» **Task**
The records below are to be set down word for word, with every picture left out.

^^^^

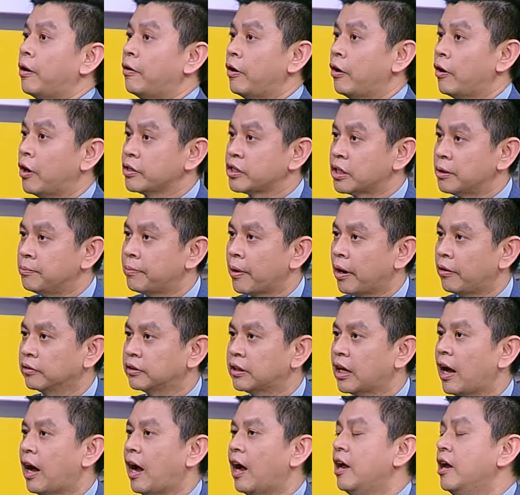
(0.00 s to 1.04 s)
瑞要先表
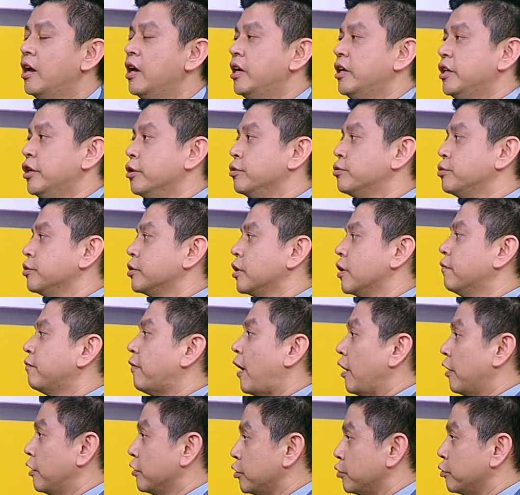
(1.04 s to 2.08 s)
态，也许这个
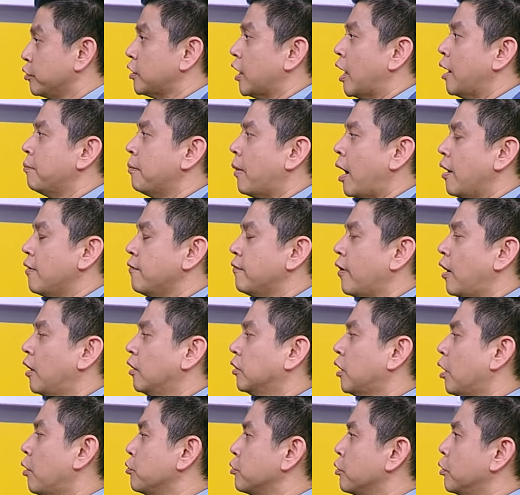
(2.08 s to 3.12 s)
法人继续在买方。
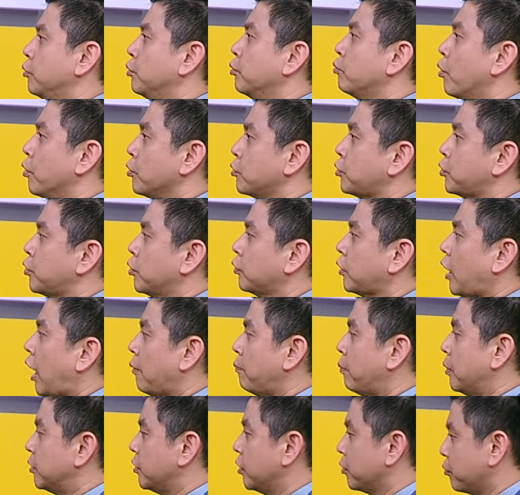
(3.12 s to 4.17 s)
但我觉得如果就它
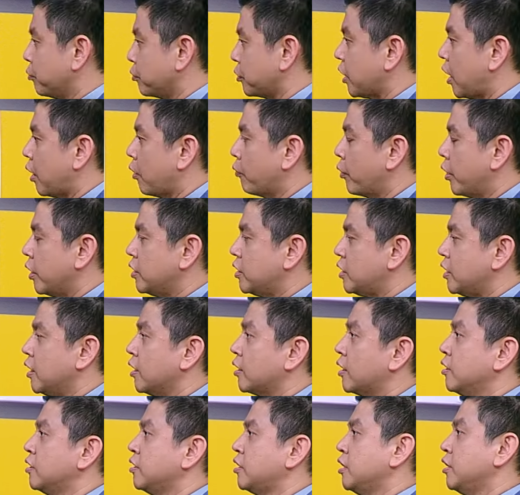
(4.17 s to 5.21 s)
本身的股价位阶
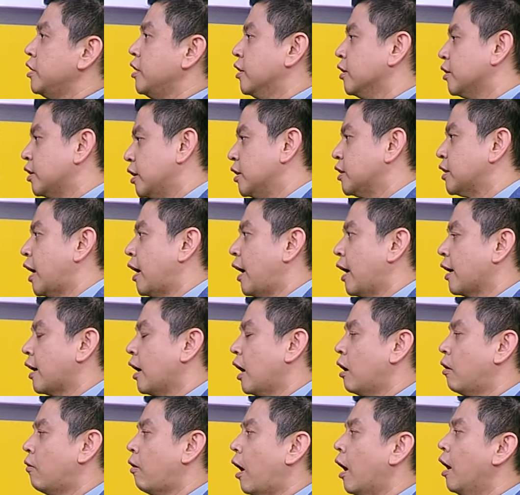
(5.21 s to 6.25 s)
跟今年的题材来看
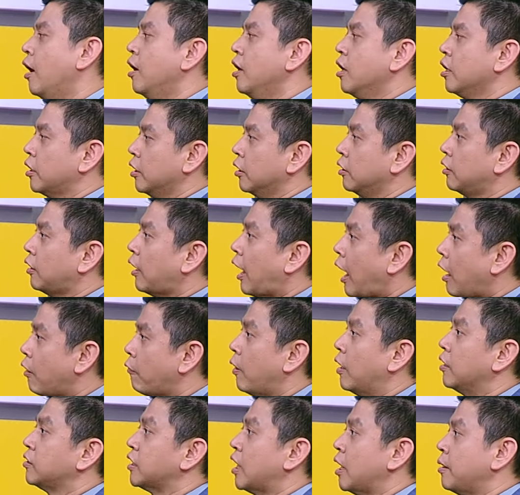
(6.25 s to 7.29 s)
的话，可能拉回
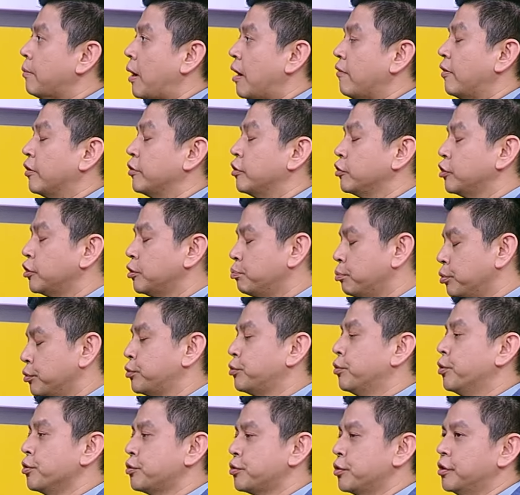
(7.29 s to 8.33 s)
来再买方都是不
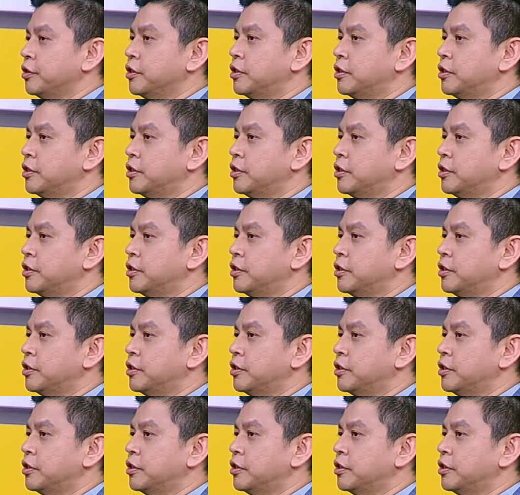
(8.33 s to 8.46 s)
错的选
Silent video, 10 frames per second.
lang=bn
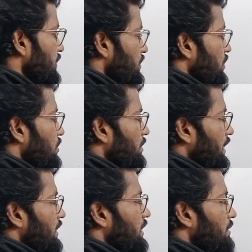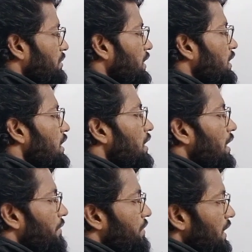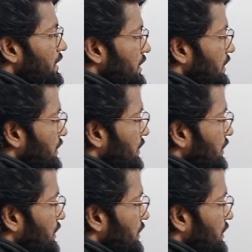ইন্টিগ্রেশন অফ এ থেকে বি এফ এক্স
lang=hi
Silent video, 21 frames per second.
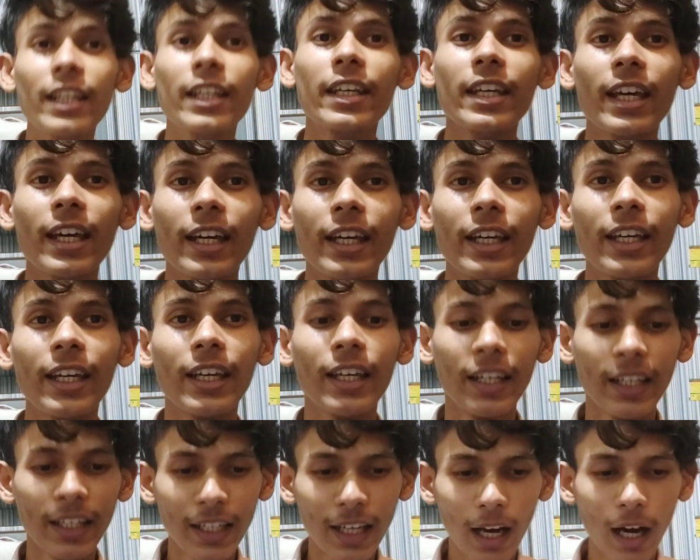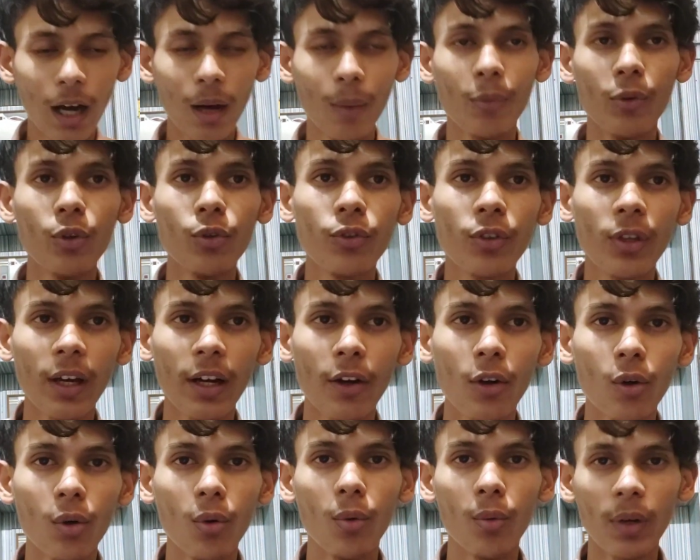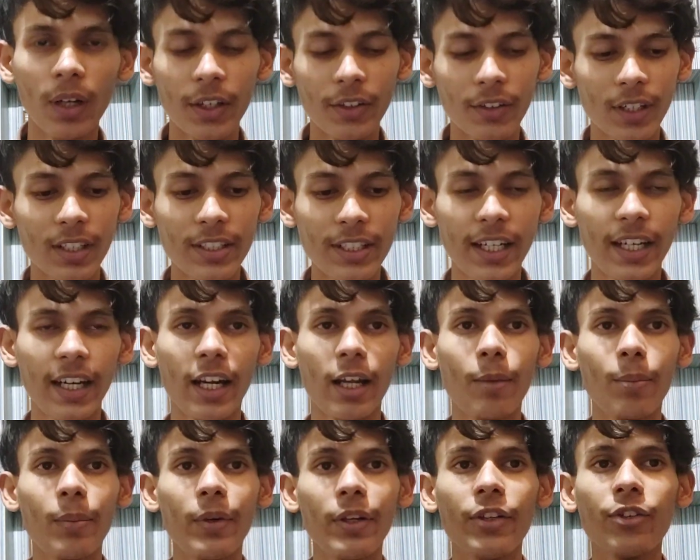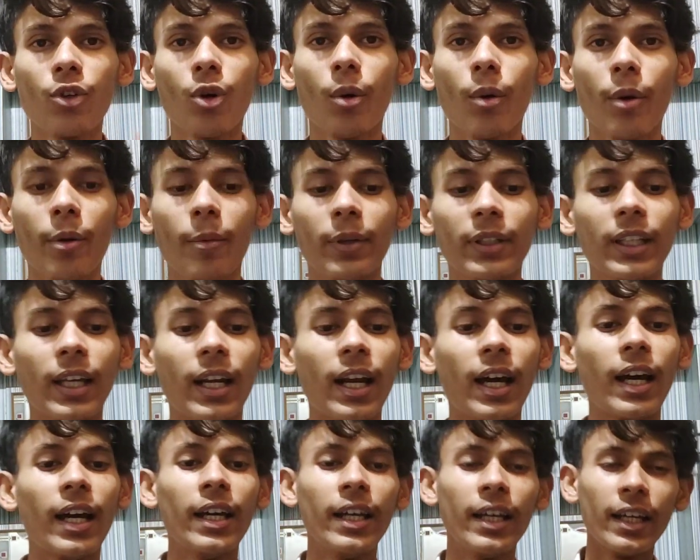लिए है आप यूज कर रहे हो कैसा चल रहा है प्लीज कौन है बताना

^^^^

» **Your solution**
(0.00 s to 1.04 s)
瑞要先表
(1.04 s to 2.08 s)
态，也许这个
(2.08 s to 3.12 s)
法人继续在买方。
(3.12 s to 4.17 s)
但我觉得如果就它
(4.17 s to 5.21 s)
本身的股价位阶
(5.21 s to 6.25 s)
跟今年的题材来看
(6.25 s to 7.29 s)
的话，可能拉回
(7.29 s to 8.33 s)
来再买方都是不
(8.33 s to 8.46 s)
错的选
Silent video, 10 frames per second.
lang=bn
ইন্টিগ্রেশন অফ এ থেকে বি এফ এক্স
lang=hi
Silent video, 21 frames per second.
लिए है आप यूज कर रहे हो कैसा चल रहा है प्लीज कौन है बताना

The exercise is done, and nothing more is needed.